Companies don’t want to pay agents to create more emails than no one reads.
For example, one of the startup’s early customers is a craftsman, a viral sales automation startup. (By the way, you can hear Artisan CEO Jasper Carmichael Jack talk about the topic next month in TechCrunch’s confusion.)
However, pay is also beginning to be successful in SaaS companies looking at agents for the next big growth. The startup said it has just landed ERP vendor IF as a new customer.
Lightspeed’s Alexander Schmitt said the venture “invested more than $2.5 billion in AI infrastructure and application layer companies over the past three years,” and witnessed first-hand the failure of most AI pilots.
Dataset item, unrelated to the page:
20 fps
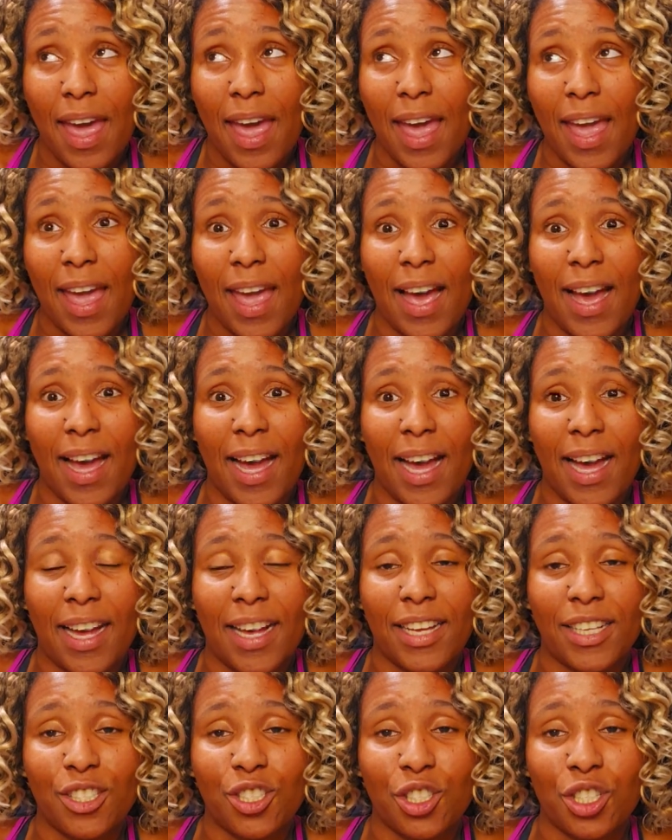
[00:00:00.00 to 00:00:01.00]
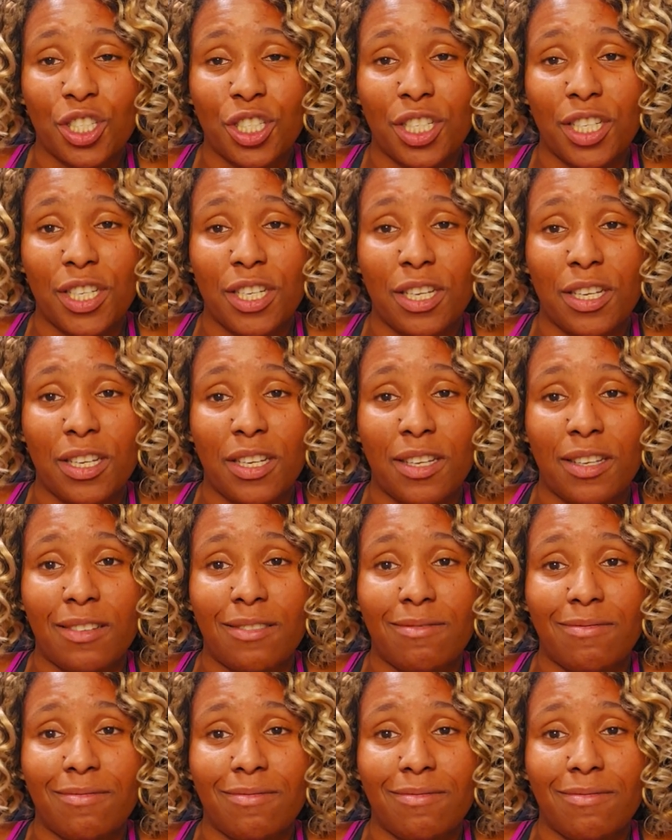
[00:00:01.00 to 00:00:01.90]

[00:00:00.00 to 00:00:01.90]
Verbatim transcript: and she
“The heart of that problem is that agents can’t really value what they’re doing today,” Schmidt said.
Schmidt thinks the approach is unique so far, saying “it’s something I’ve never seen anyone else build it.” If agents actually help agents join the workforce, there will be more competition for an outcome-based claim for agents.
New investor Fughes and existing investor EQT Ventures also participated in the round.